The diagnostic criteria describe the disorder in three subtypes. The first is the predominantly hyperactive, the second is the predominantly inattentive, and the third is a mixed type with symptoms of the first and the second.
Symptoms should be persistently present since age seven. While a longstanding symptom history is often difficult to elicit clearly in adults, it is a key feature of the disorder.
The following are the symptoms:
Inattention: where a person often fails to give close attention to details or makes careless mistakes, often has difficulty sustaining attention in tasks, often does not seem to listen when spoken to directly, or often does not follow through on instructions.
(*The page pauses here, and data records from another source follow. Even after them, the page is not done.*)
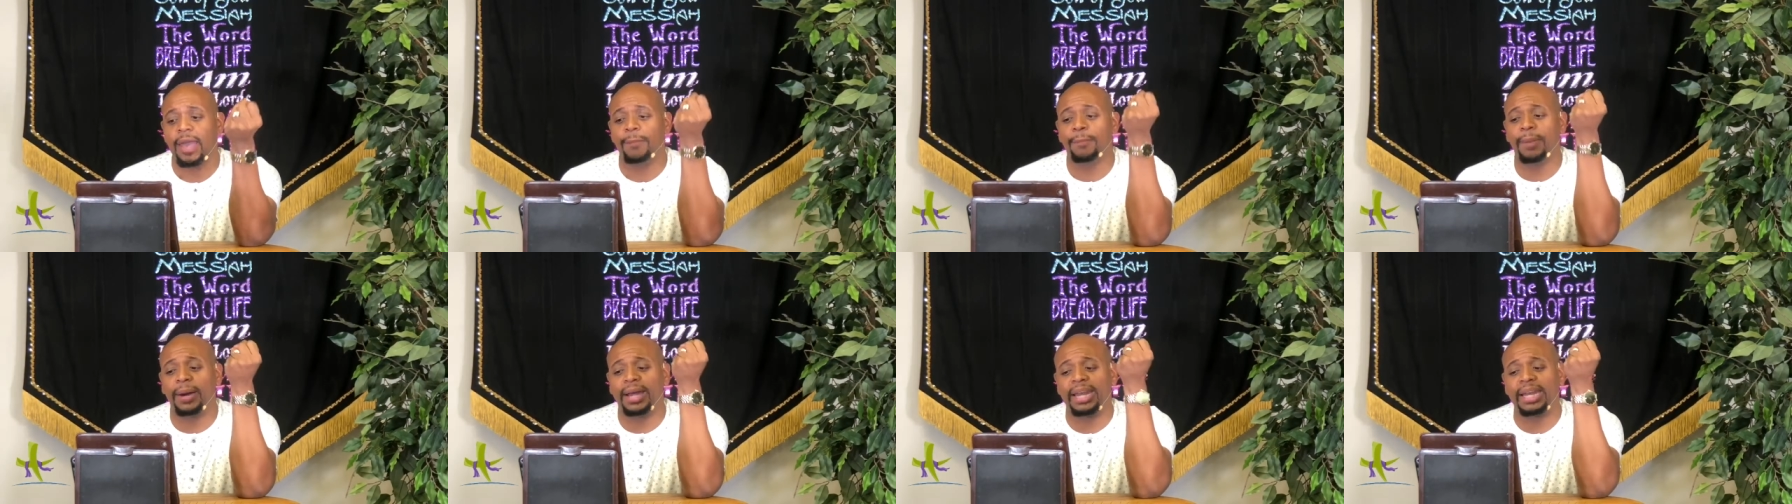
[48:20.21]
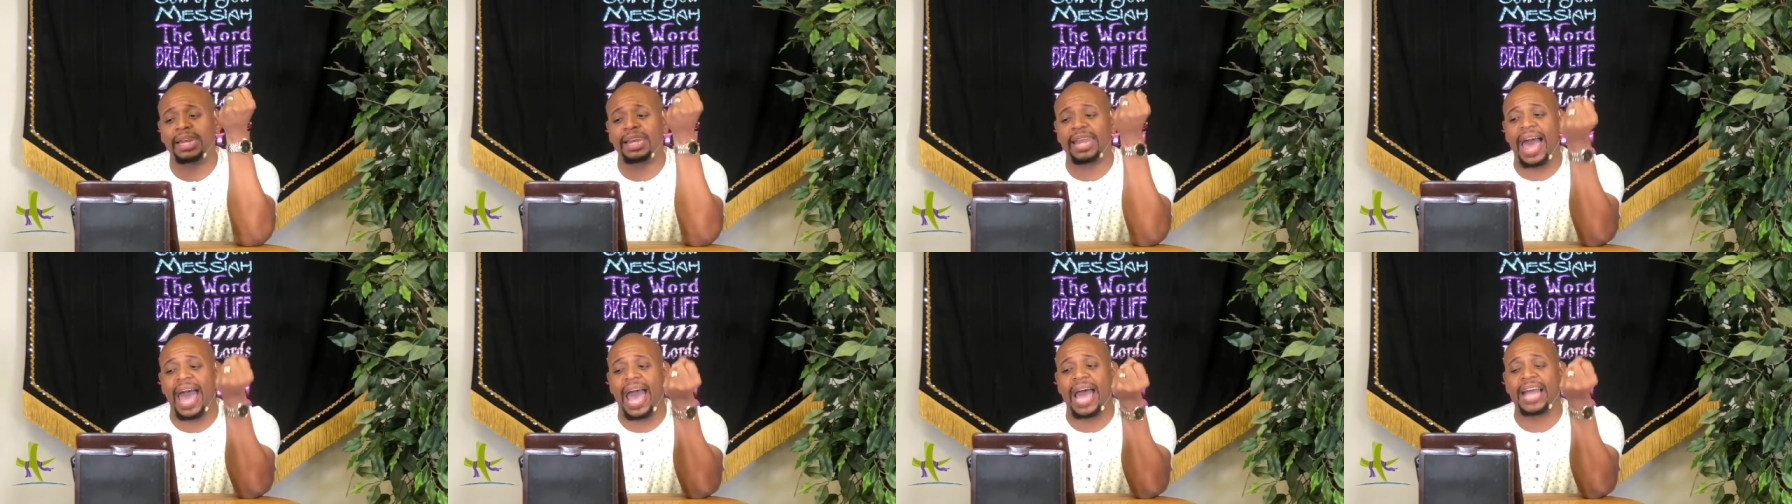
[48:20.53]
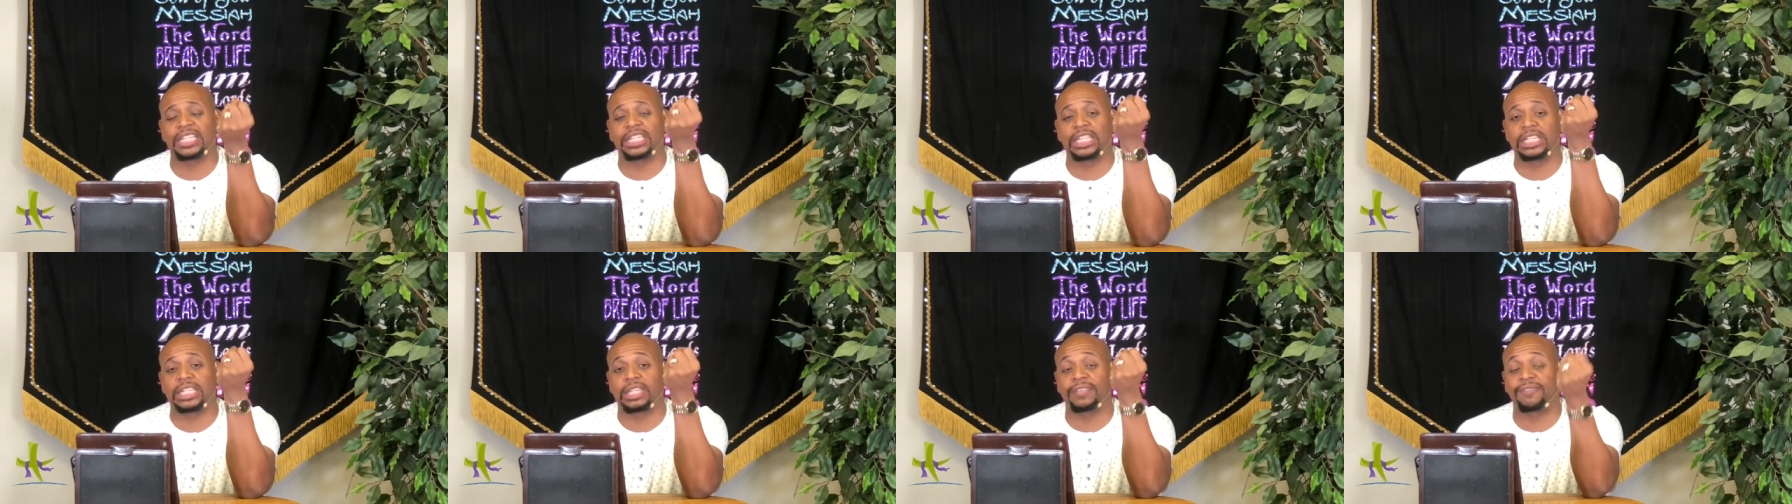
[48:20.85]
but
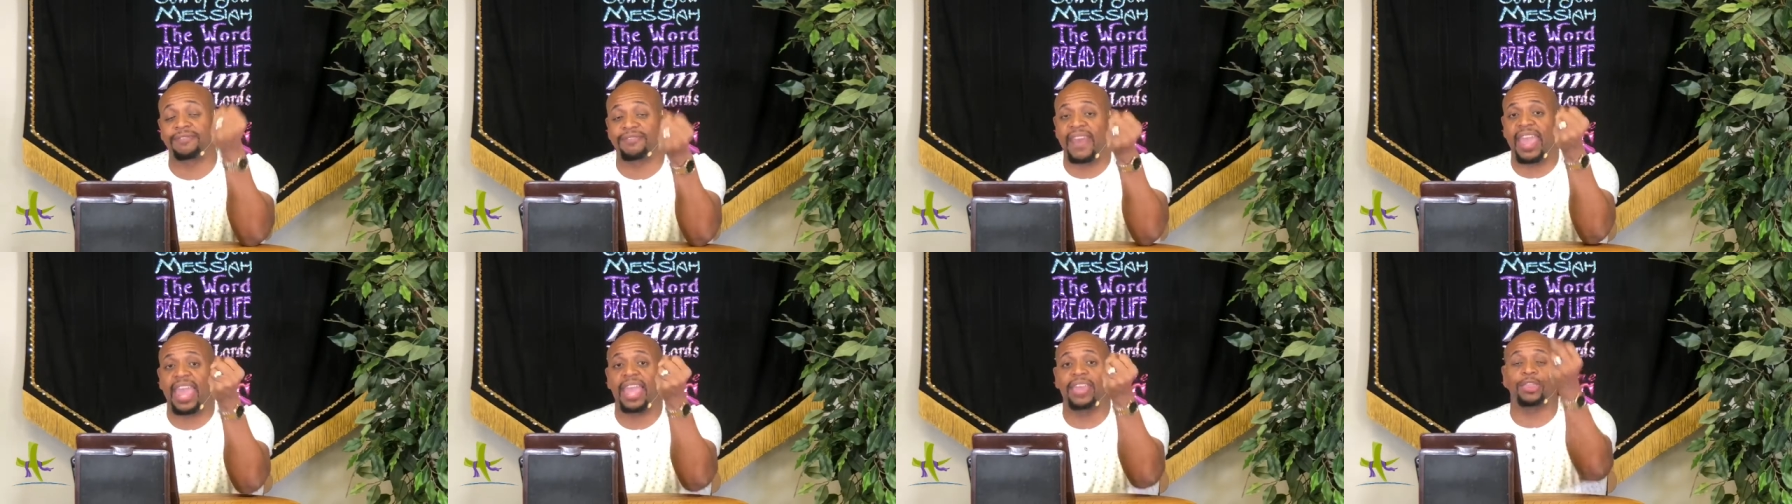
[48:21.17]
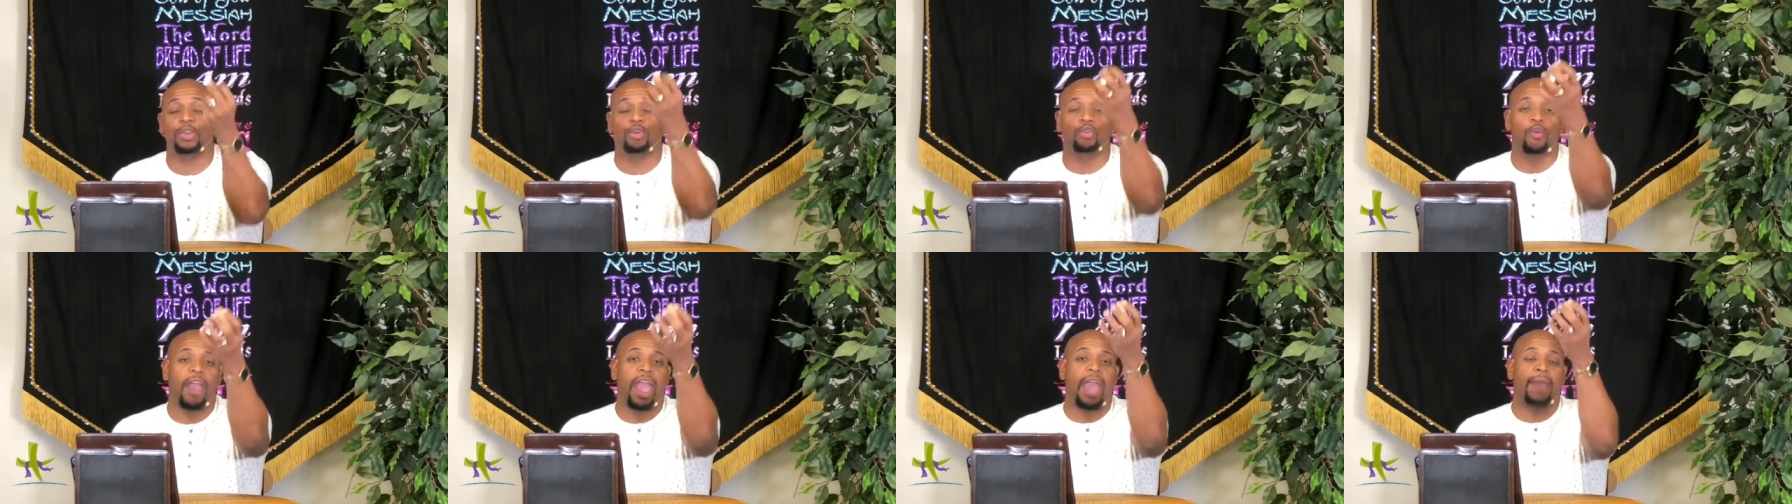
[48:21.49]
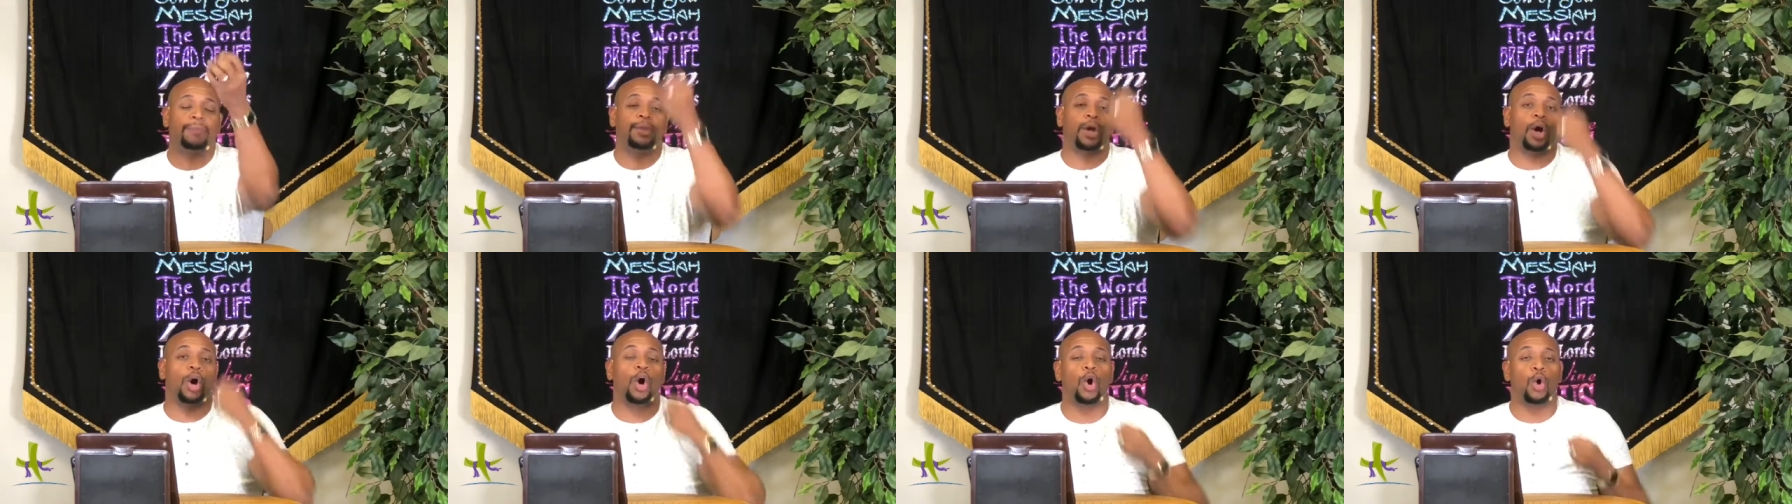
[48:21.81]
Elijah's faith
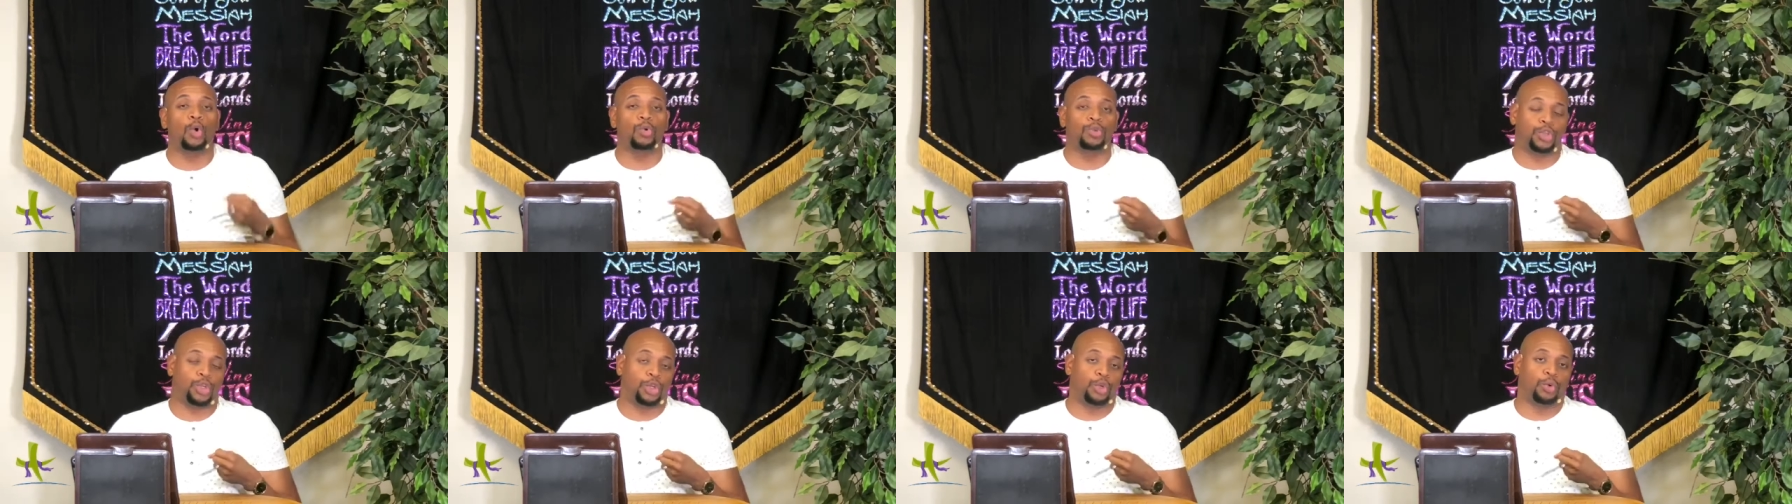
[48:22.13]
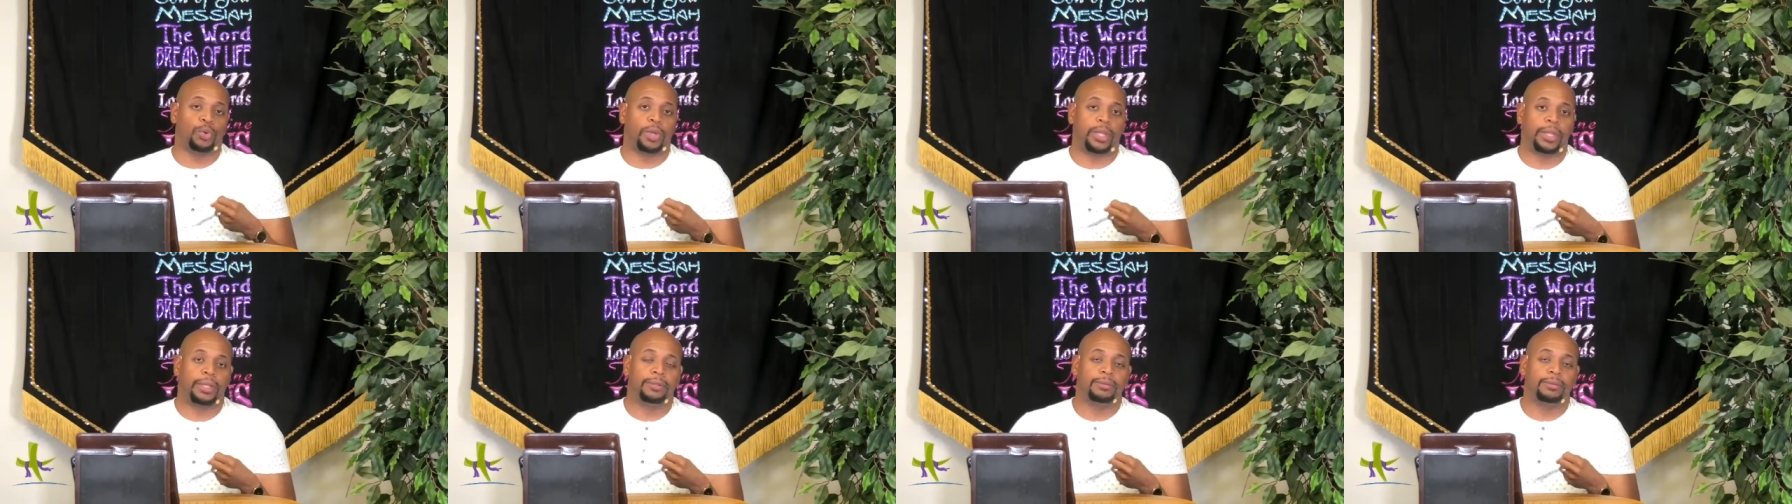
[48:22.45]
grabbed a hold to it.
Tasks: Where a person often has difficulty organizing tasks and activities, often avoids, dislikes or is reluctant to engage in tasks that require sustained mental effort, often loses things necessary for tasks or activities, often easily gets distracted by extraneous stimuli, or is often forgetful in daily activities.
Hyperactivity: Where a person often fidgets with hands or feet or squirms in seat, often feels restless, often has difficulty engaging in leisure activities quietly, or often talks excessively.
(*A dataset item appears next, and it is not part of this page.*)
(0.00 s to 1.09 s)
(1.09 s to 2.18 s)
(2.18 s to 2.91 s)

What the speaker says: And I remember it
Impulsivity: Where a person often blurts out answers before questions have been completed, or often interrupts or intrudes on others.
There is a growing consensus that the central feature of ADHD is disinhibition. Patients are unable to stop themselves from immediately responding, and they have deficits in their capacity for monitoring their own behavior. Hyperactivity, while a common feature among children, is likely to be less overt in adults. Utah criteria may be called the imperative criteria for this. For adults, it is used like this: What is the childhood history consistent with ADHD? What are the adult symptoms? Does the adult have hyperactivity and poor concentration? Is there any affective lability or hot temper? Is there the inability to complete tasks and disorganization? Is there any stress intolerance, or impulsivity? (Wender, 1998)
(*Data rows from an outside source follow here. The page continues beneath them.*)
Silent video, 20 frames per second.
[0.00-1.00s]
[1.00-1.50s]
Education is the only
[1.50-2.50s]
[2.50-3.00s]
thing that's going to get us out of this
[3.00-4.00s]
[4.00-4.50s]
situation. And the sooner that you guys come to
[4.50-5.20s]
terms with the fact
Wender developed these ADHD criteria, known as the Utah criteria, which reflect the distinct features of the disorder in adults. The diagnosis of ADHD in an adult requires a longstanding history of ADHD symptoms, dating back to at least age seven. In the absence of treatment, such symptoms should have been consistently present without remission. In addition, hyperactivity and poor concentration should be present in adulthood, along with two of the five additional symptoms: affective lability; hot temper; inability to complete tasks and disorganization; stress intolerance; and impulsivity.
The Utah criteria include the emotional aspects of the syndrome. Affective lability is characterized by brief, intense affective outbursts ranging from euphoria to despair to anger, and is experienced by the ADHD adult as being out of control. Under conditions of increased emotional arousal from external demands, the patient becomes more disorganized and distractible.
Some treatments of ADHD are as follows:
Stimulants: The pathophysiologic basis of ADHD centers on an imbalance in catecholamine metabolism in the cerebral cortex, and the agents that treat this disorder in adults enhance the availability of dopamine and norepinephrine.
Antidepressants: As a means of increasing the concentration of catecholamines in the central nervous system, antidepressants that inhibit reuptake of norepinephrine have been evaluated for the treatment of ADHD.
Other Medications: Sympatholytics have also been used in the management of ADHD.
Self-Management Strategies: Adults with ADHD benefit considerably from direct education about the disorder. They can use information about their deficits to develop compensatory strategies. Planning and organization can be improved by encouraging patients to make lists and use methodically written schedules.
References
Wender, Paul (1998). Attention-Deficit Hyperactivity Disorder in Adults . Oxford University Press.
Weiss, Margaret (2001). Adhd in Adulthood: A Guide to Current Theory, Diagnosis, and Treatment . Johns Hopkins University Press.
Goldstein, Sam; Ellison, Anne (2002). Clinicians' Guide to Adult ADHD: Assessment and Intervention . Academic Press.